At the company, I'm considered the Incident Response / Forensics Guru. I'm certainly not a guru, but I'm the only employee (that I know of) with both the SANS GCIH and GCFA certifications. Both of those certs are what I'm passionate about. And I think it is a rule, all incidents have to occur just before you are leaving for the weekend.
So, it was 4:45 when the company internal security officer (and pen-tester) came to me with an issue. He had been going through the Splunk logs when he found curious connections to his machine from one one the admins in the IT department. I asked why he thought one of the admins might have been connecting to his machine, and he thought it might be retaliation for a sanctioned pen-test. It seems the security officer had snagged the admin's credentials and had been using them during his pen-test. The admin found out about it at least once and was trying to shut the security officer down.
So, it was off to look at some logs. Our security officer was using OSSEC to aggregate all of the logs on his machine and was sending them to a log server. He could correlate those logs with Splunk. My first question was "What are we trying to prove?" And the answer was: "Did the admin "illicitly" log onto the security officer's machine?" Fortunately, the security officer had EnCase on the machine. The first thing we did was build a timeline, and look at the dates in question. (Personally, I prefer the SleuthKit for this activity.) The activity certainly showed a profile for another user being built. But, there were no extraneous files accessed, created or deleted. I thought maybe the admin was logging on to see what processes were running, or what activity was taking place.
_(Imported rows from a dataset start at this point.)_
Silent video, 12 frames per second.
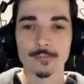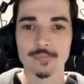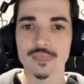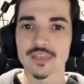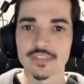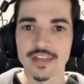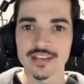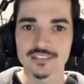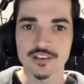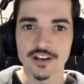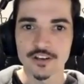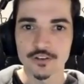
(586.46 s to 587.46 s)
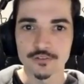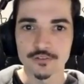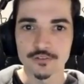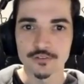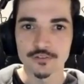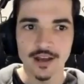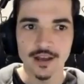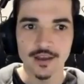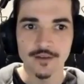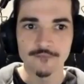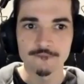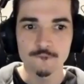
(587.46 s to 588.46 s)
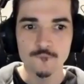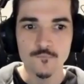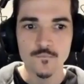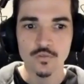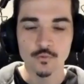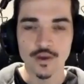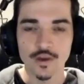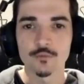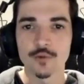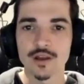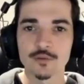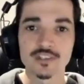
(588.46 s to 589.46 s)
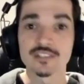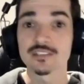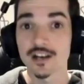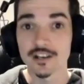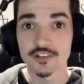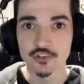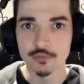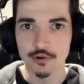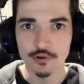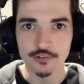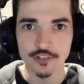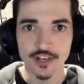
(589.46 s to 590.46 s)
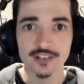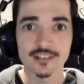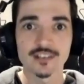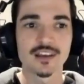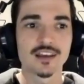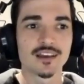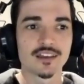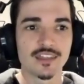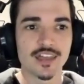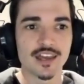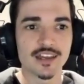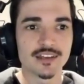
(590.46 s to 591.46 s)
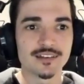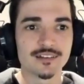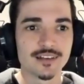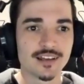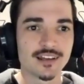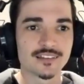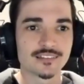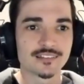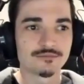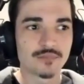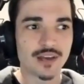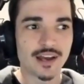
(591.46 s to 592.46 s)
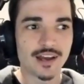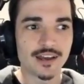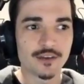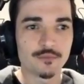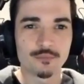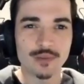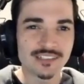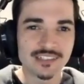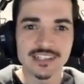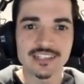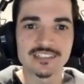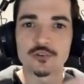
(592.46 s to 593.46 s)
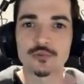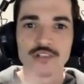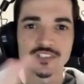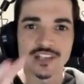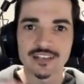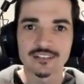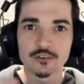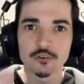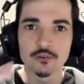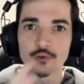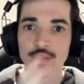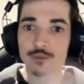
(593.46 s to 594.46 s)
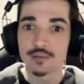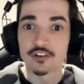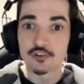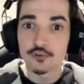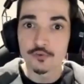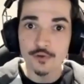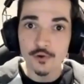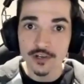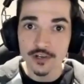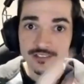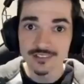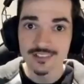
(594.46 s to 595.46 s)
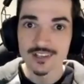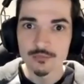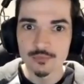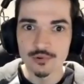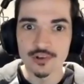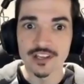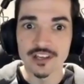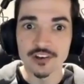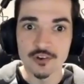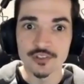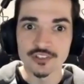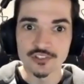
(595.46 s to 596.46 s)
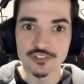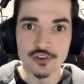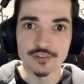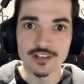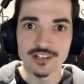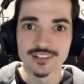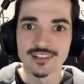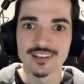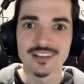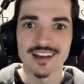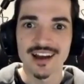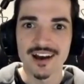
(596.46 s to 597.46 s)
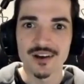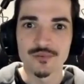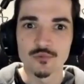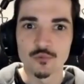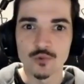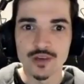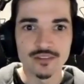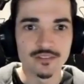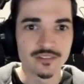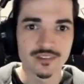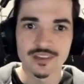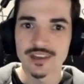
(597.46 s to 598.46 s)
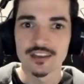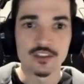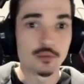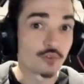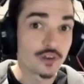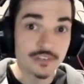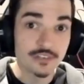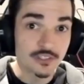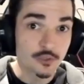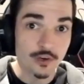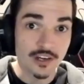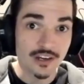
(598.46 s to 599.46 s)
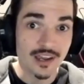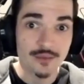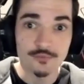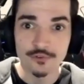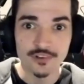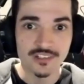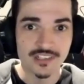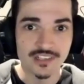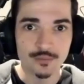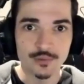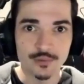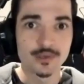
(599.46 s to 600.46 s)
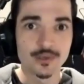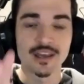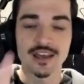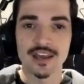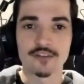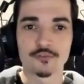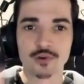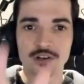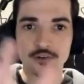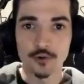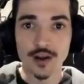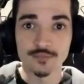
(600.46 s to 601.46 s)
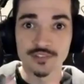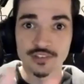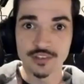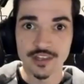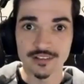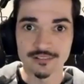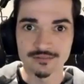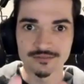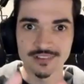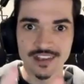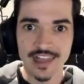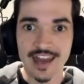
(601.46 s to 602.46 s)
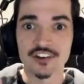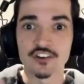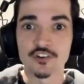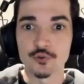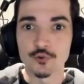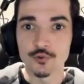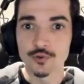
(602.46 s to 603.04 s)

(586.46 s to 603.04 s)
that's kind of uh, where when we start a new project, they uh, basically it's almost like grabbing a new folder, putting it on the server um, with the previous cricket game, for example. Everyone grabs that that new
My next step was to look at the Splunk logs. Splunk showed a login, with the corporate id during the night. I asked our security officer, why night? He replied that he was running the pen-test at that time, and he might have used the id at that time. So, now I was thinking, how can we prove whether or not this was truly an incident or the machine showing activity from the pen-test. What I found interesting in the logs were that there was a login by the admin, but no logoff. Why would that occur?
Looking at the log, I noticed that the EvenID was a 4624. We Googled 4624, and found a great page with the fields laid out. There were no entries for the Network Information so I was beginning to think that this might not be an incident. We looked up the Logon Type and found a 2, which meant that this was a login through the keyboard. Further, there was no Kerberos information, so no real authentication was occurring across the network. I asked the security officer how he conducted the pen-test with the admin's credentials. He showed me a "run-as" batch script he had created, where he passed it the credentials of the admin. It opened a shell with the credentials of the admin. When he demoed it, it created the exact same log entry we were using to troubleshoot.
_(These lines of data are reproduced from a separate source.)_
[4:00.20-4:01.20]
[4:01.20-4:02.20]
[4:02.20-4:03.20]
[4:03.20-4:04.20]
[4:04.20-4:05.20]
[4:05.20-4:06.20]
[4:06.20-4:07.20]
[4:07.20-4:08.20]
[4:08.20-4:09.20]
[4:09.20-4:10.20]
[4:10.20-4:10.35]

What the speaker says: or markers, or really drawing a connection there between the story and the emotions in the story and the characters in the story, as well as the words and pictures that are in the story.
I was fairly confident that this was not an incident, merely a log entry created by opening the shell up with a different user. Why were there no logoffs? I posited that when the pen-test was over for the night, the security officer shut down his machine and never really "logged out" his shell script with the admin's credentials.
I suggested looking at the VPN logs, but apparently, our VPN ip address leases are not long, and we don't actively log their issuances and revocations.
So, it appeared to be no-harm-no-foul. That kind of disturbed the security officer, I think he really wanted to catch the admin. But the log and timeline evidence did not point to any nefarious activity.